Da unsere Wälder jetzt nicht mehr belaubt sind und dem Wind keine allzu große Angriffsfläche mehr bieten, richtet sich der Fokus besonders auf die Weihnachtsmärkte. Auch wenn die Details noch unsicher sind: Das Schadenspotenzial ist groß, weshalb wir ab der Wochenmitte die Windwarnungen verstärkt im Auge behalten sollten. Am heftigsten stürmt es aber natürlich auf den Bergen und an der See, wo zudem Sturmfluten drohen. Am Donnerstag ist die Lage noch glimpflich, während durch den Nordwestwind an der Nordsee am Freitag, dem kalendarischen Winteranfang, sogar eine schwere Sturmflut möglich ist.
Stichwort Hochwasser: Welche Regionen werden betroffen sein?

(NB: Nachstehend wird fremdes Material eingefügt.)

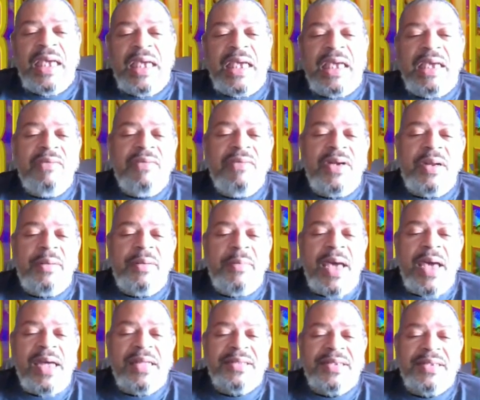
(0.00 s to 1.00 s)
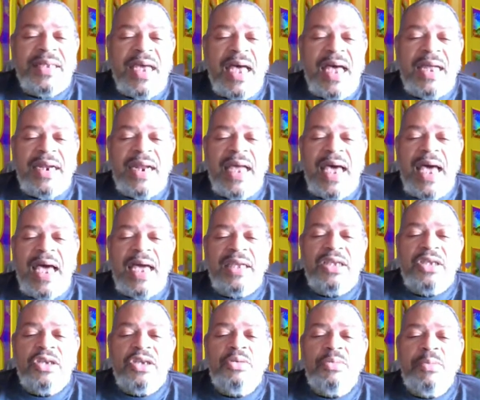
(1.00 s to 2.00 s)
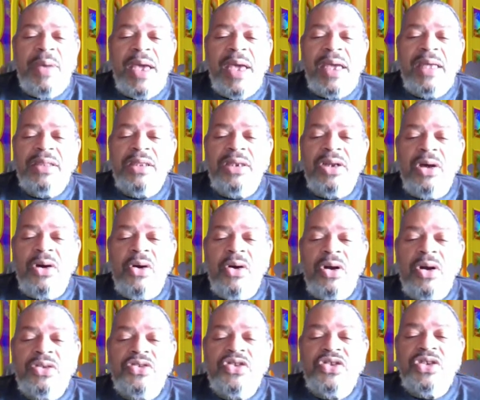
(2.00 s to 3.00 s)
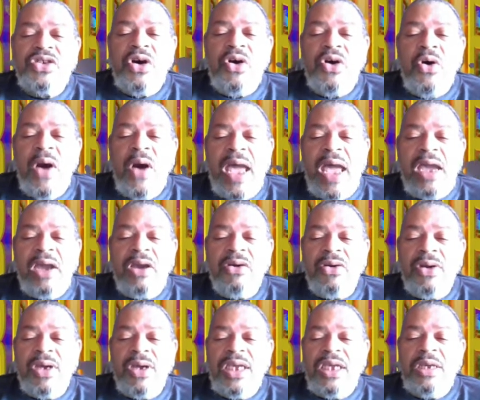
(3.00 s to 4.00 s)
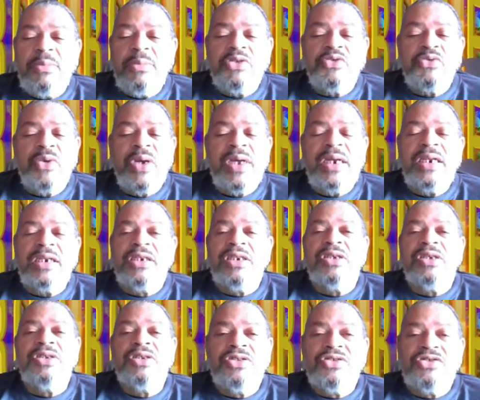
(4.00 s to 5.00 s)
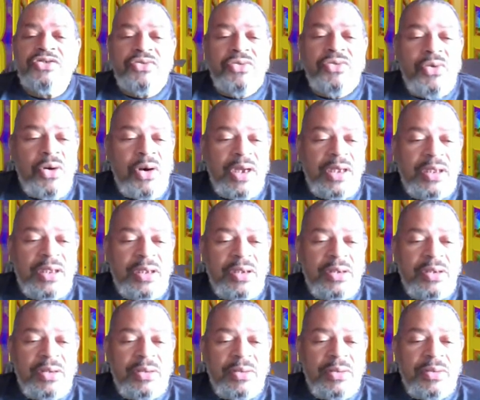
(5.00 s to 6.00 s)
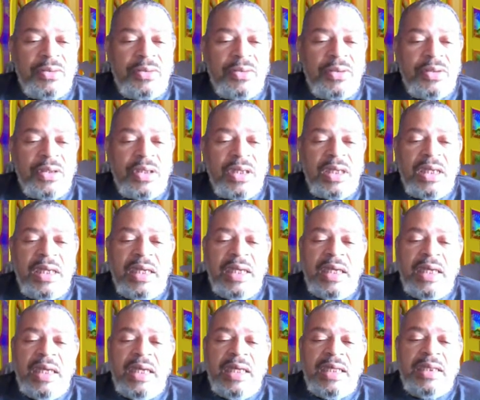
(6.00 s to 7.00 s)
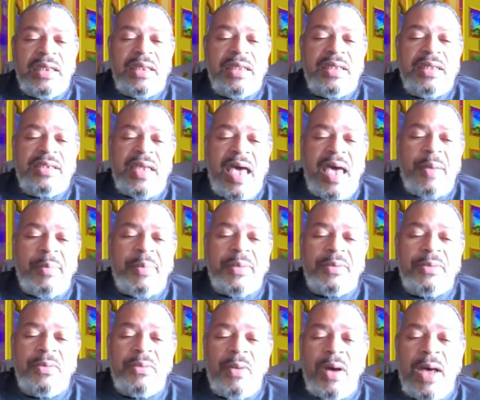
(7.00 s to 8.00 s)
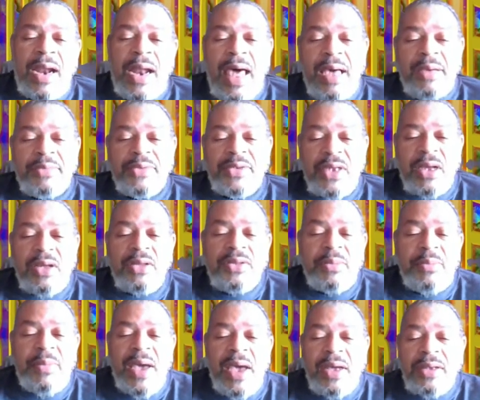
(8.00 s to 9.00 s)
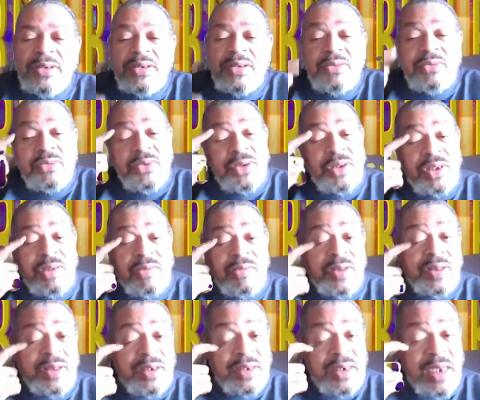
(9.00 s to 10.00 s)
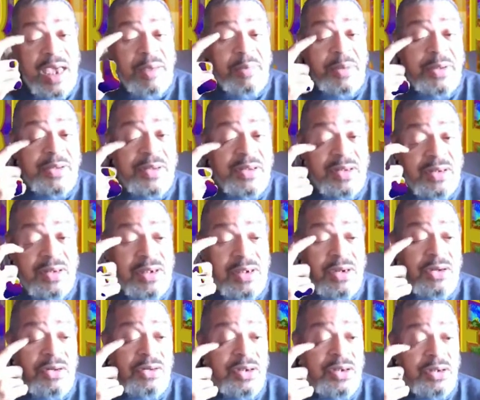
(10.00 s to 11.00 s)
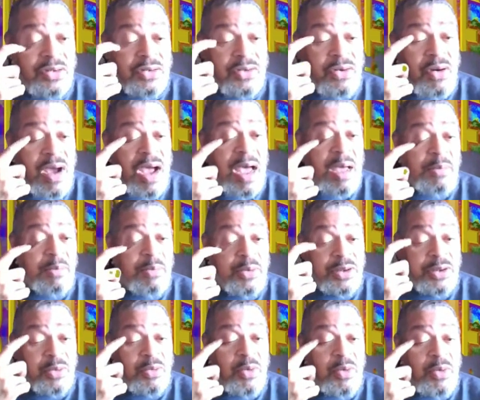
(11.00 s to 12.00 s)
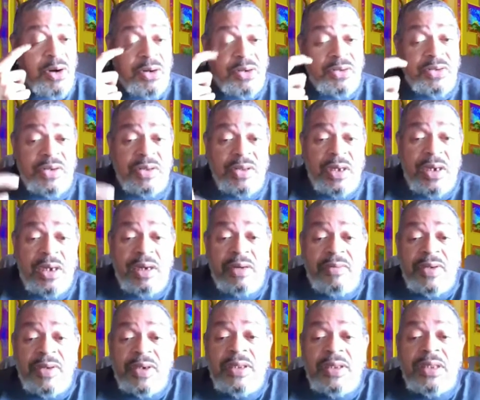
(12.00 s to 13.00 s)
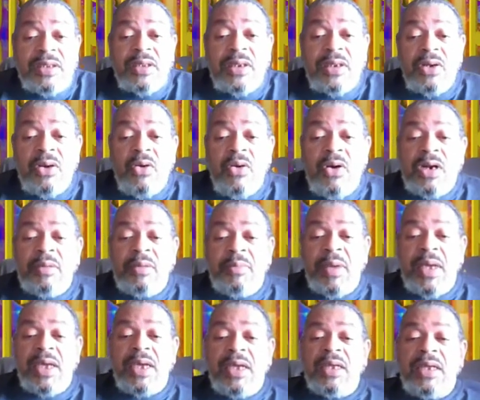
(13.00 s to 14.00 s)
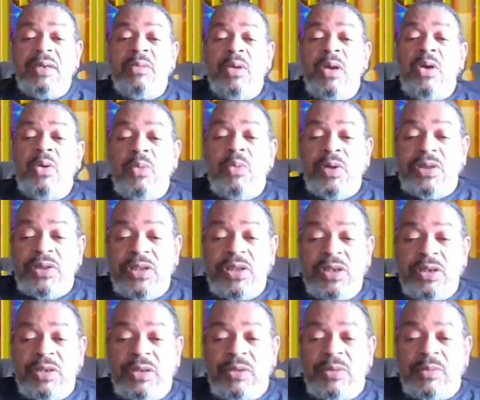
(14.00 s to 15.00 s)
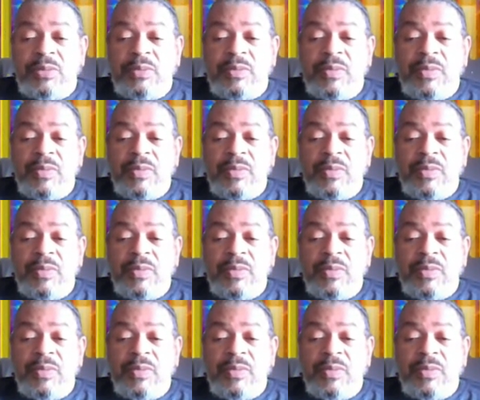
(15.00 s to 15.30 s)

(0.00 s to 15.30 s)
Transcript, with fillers: Even in Mount Sinai, you made the Lord so angry he was ready to destroy you. This happened while I was on the mountain receiving the tablets of stone inscribed with the words of the covenant that the Lord had made with you.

Im Vergleich zur Lage in der vergangenen Woche, als auch der Süden durch die Schneeschmelze in Mitleidenschaft gezogen war, blicken wir jetzt bevorzugt auf die Nordhälfte unseres Landes. Hier ist die Hochwasser-Situation teils noch angespannt, die Böden sind gesättigt und somit wird der bevorstehende Regen komplett über die Bäche und Flüsse abfließen.

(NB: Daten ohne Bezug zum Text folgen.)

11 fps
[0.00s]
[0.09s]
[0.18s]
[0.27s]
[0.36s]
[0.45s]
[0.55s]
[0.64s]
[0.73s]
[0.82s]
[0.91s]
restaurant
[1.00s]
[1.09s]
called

Mit wie viel Regen müssen die betroffenen Regionen rechnen?
Je nach Wettermodell sind bis einschließlich Samstag verbreitet Regenmengen von 30 bis 60 Litern pro Quadratmeter denkbar - in Spitzen allerdings auch deutlich mehr. Der Schwerpunkt wird dabei von den Wettercomputern teilweise bei um oder über 100 Liter pro Quadratmeter in den Staulagen der Mittelgebirge gesetzt. Zum Vergleich: Im landesweiten Schnitt bringt der gesamte Dezember für gewöhnlich um die 60 Liter je Quadratmeter.
Wird das Wetter an Weihnachten denn ruhigere und vielleicht sogar weiße Töne anschlagen?
Unterm Strich bleibt es bei wechselhaften und windigen Prognosen. Allerdings sind die Einzelheiten noch enorm unsicher. Selbst bei den Temperatur-Vorhersagen gibt es derartig große Unterschiede, wie wir sie selten erleben. Denn mit dem bevorstehenden Sturmereignis werden die Weichen fürs Weihnachtswetter tatsächlich erst gestellt.
Wie weit liegen die Vorhersagen denn auseinander?
Wenn wir beispielsweise auf den Samstag schauen, dann liegen die Extreme bei den Berechnungen zwischen einem erneuten Sturm in sehr milder Luft, sprich im Warmsektor eines neuen Tiefs. Auf der anderen Seite sieht ein Teil der Wettercomputer Chancen für Polarluft mit Schnee bis ganz runter, sodass regional auch die Winterträume noch wahr werden können. Immerhin wäre das Kriterium der Weißen Weihnacht ja auch schon erfüllt, wenn an einem der drei Tage Schnee liegen würde. Damit geht der Prognose-Zeitraum über eine Woche. In dieser turbulenten Entwicklung ist das eine gefühlte Ewigkeit mit reichlich Überraschungspotenzial.